Liputan6.com, Jakarta Pep Guardiola selalu menjadi sosok yang sulit ditebak. Dua dekade berkarier sebagai pelatih, ia telah membentuk reputasi sebagai arsitek sepak bola modern yang penuh paradoks.
Di satu sisi, filosofi sepak bolanya sudah dibedah melalui berbagai buku dan analisis. Namun, di sisi lain, Guardiola tetap berhasil menjaga misteri, selalu membuat langkah yang mengejutkan.
Keputusannya mendatangkan Erling Haaland sempat diragukan, tetapi striker Norwegia itu justru menghancurkan rekor demi rekor di Premier League.

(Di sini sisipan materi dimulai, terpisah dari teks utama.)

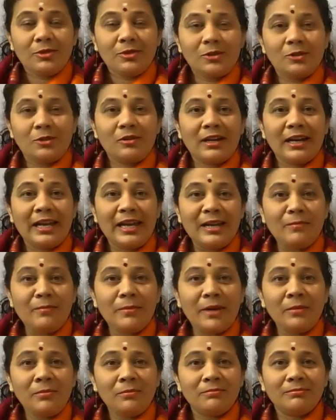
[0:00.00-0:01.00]
To climb
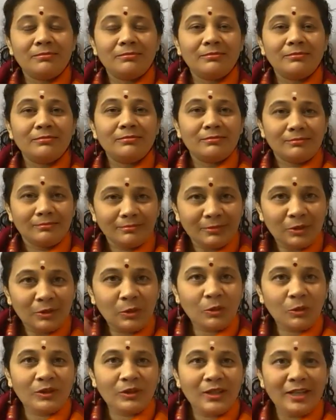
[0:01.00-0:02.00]
up,
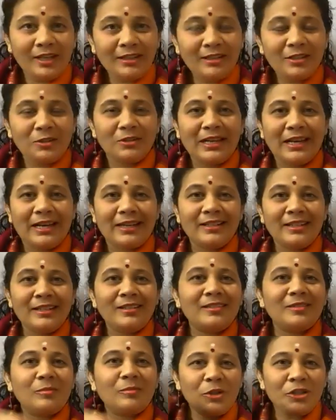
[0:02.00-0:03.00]
go there into the attic,
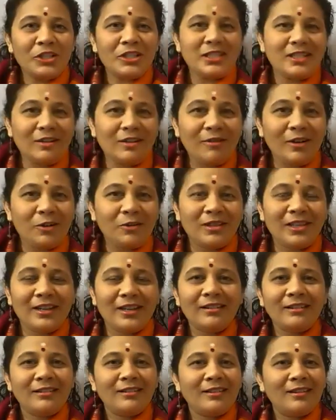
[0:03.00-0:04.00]
put stuff out
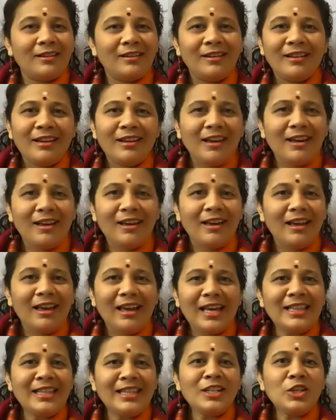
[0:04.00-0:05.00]
there.
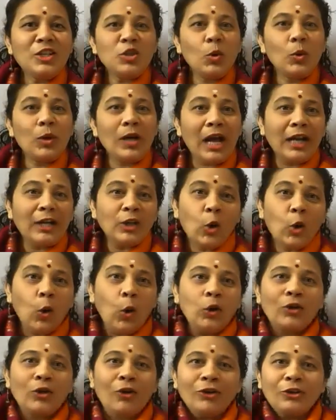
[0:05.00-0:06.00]
And then you can't
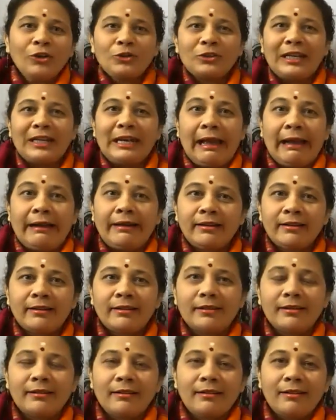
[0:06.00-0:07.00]
hold on to the ladder,
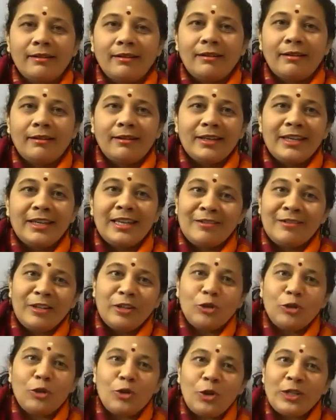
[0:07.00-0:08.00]
even
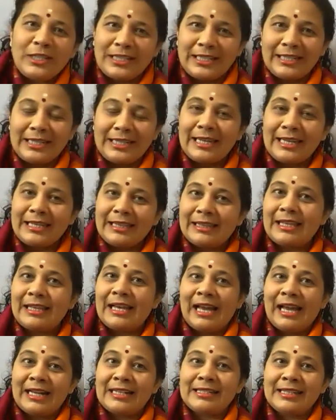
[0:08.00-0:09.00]
though you're sitting in the
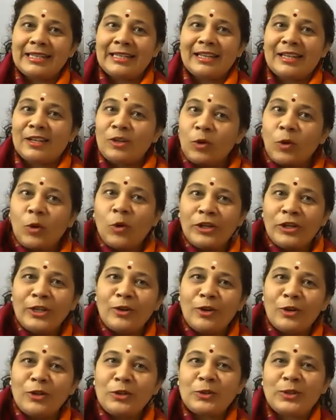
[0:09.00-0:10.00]
attic and holding
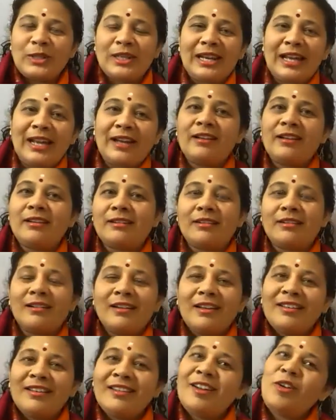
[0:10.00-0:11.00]
on to the ladder.
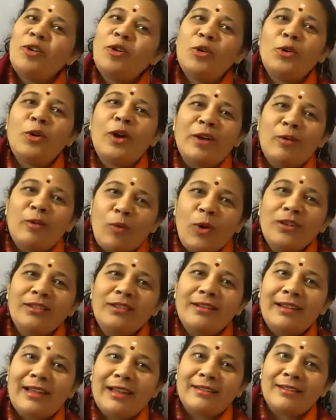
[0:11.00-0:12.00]
No, I want the
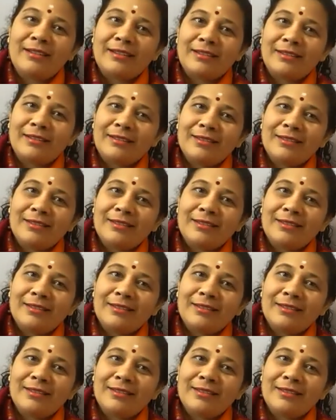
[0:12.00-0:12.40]
ladder.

Kini, giliran Gianluigi Donnarumma yang masuk ke proyek Guardiola di Manchester City.
Langkah ini kembali menimbulkan pertanyaan besar: apakah Guardiola sedang mengubah wajah City, dan ke mana arah evolusi tim ini akan berjalan?
Pep Guardiola dan Filosofi yang Sulit Dikotakkan
Guardiola bukanlah pelatih yang mudah ditebak. Ia bahkan menolak istilah "Tiki-Taka" yang melekat pada dirinya sejak era Barcelona, meski gaya itu identik dengan dominasinya.

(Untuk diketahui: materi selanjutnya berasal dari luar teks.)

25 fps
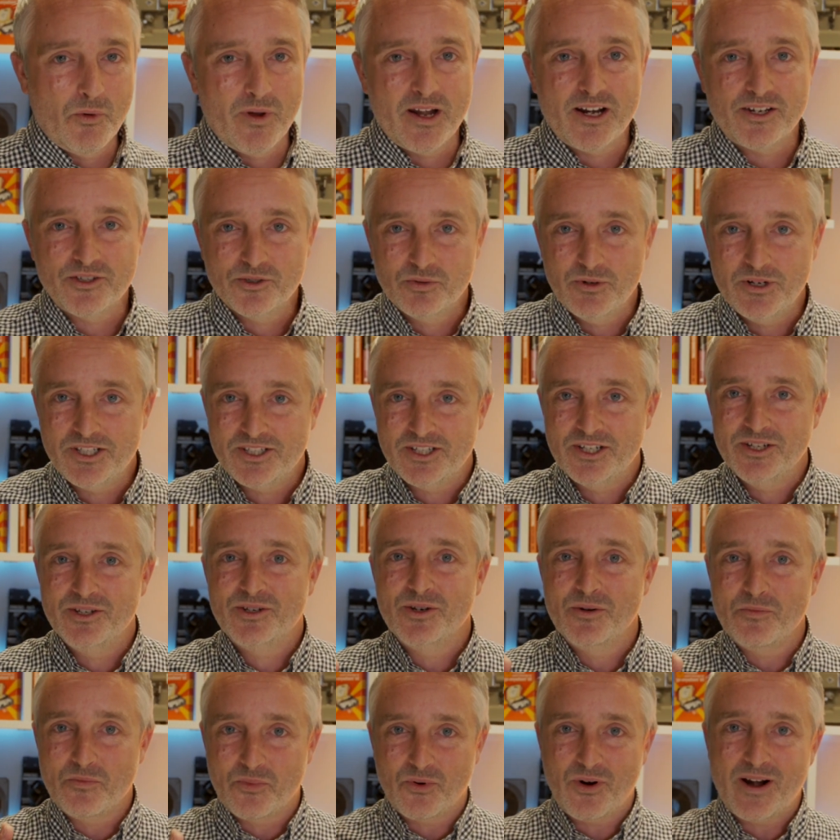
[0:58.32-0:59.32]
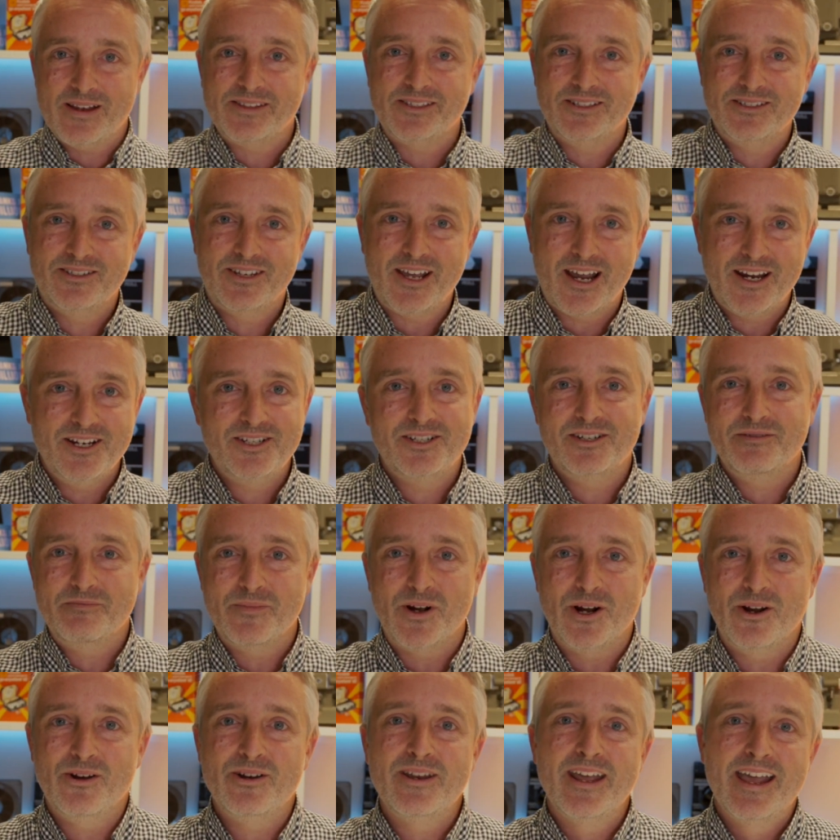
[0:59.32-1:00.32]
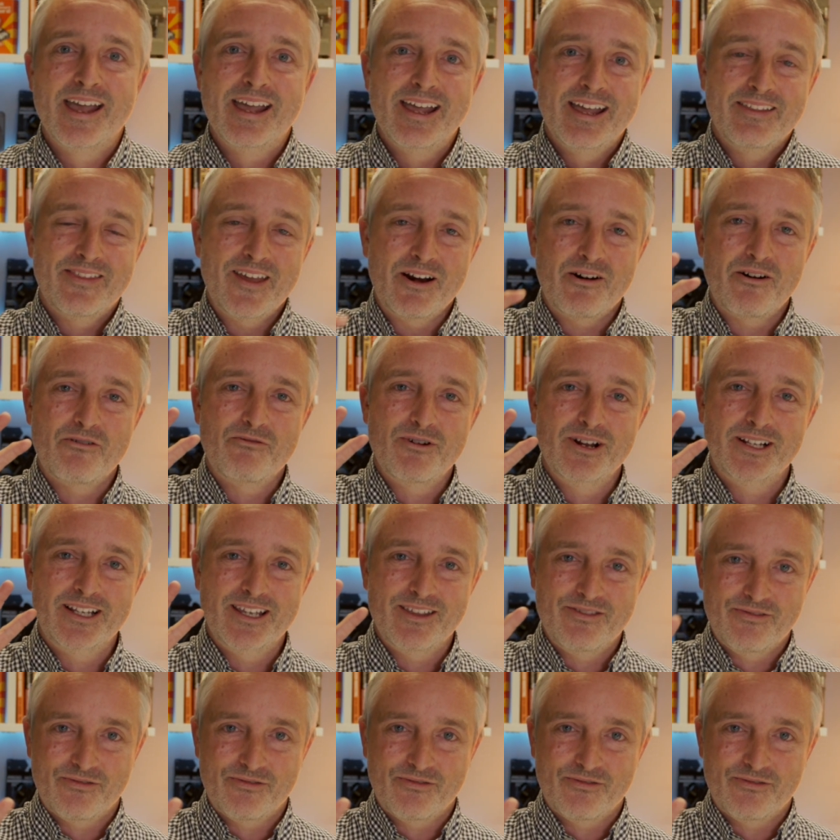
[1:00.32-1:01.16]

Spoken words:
when I switch into presentation mode, there are really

Keputusannya sering bertolak belakang dengan ekspektasi publik. Ia pernah membangun tim penuh gelandang, namun justru meraih treble bersama empat bek tengah. Ia juga bermain tanpa striker klasik, lalu menghadirkan Haaland yang bertipe predator murni.
Paradoks inilah yang membuat Guardiola selalu relevan. Ia tak pernah terjebak dalam satu pola, dan seolah ingin menunjukkan bahwa sepak bola adalah ruang tanpa batas bagi inovasi.
Erling Haaland: Paradoks yang Berbuah Manis
Saat Manchester City merekrut Haaland, banyak yang skeptis. Striker Norwegia itu dianggap tidak cocok dengan gaya Guardiola yang menuntut penyerang ikut membangun permainan.
Analisis detail soal kelemahan Haaland, mulai dari sentuhan bola hingga keterlibatan dalam build-up, sempat mendominasi perdebatan. Namun City melihat hal yang lebih penting: insting mencetak gol luar biasa.
Hasilnya? Haaland menjadi pemain tercepat yang mencapai 50 gol di Premier League dan langsung meraih Sepatu Emas. Pep Guardiola kembali membuktikan instingnya lebih tajam daripada kalkulasi kritik.
Gianluigi Donnarumma: Haaland Versi Kiper
Kini, Donnarumma hadir dengan label serupa: seorang pemain dengan kekurangan yang terlalu dibesar-besarkan. Kritik soal distribusi bola dengan kakinya kerap jadi sorotan, meski ia adalah salah satu shot stopper terbaik dunia.
Karier Donnarumma sejak remaja sudah luar biasa. Debut di Milan pada usia 16 tahun, juara Euro 2020 bersama Italia, hingga meraih trofi Yashin. Namun, pencapaiannya sering dibayangi kontroversi kontrak dan ekspektasi tinggi.
Guardiola tampaknya melihat hal yang sama seperti pada Haaland. Bahwa talenta utama Donnarumma, yakni menyelamatkan gawang, jauh lebih penting daripada narasi soal kelemahannya.
Ekspektasi Baru di Manchester City
Manchester City selama ini identik dengan kiper yang piawai membangun serangan dari belakang. Dari Claudio Bravo hingga Ederson, peran "outfielder in gloves" menjadi standar baru.
Namun, melihat tren dua juara Liga Champions terakhir, Real Madrid bersama Courtois dan PSG bersama Donnarumma, Pep tampaknya sadar bahwa shot stopper superhuman masih tak tergantikan.
Dengan Donnarumma, City mungkin akan sedikit kehilangan kendali dalam penguasaan bola, tetapi justru lebih siap menghadapi transisi cepat. Sebuah evolusi yang bisa membuat City lebih berbahaya dalam skenario pertandingan berbeda.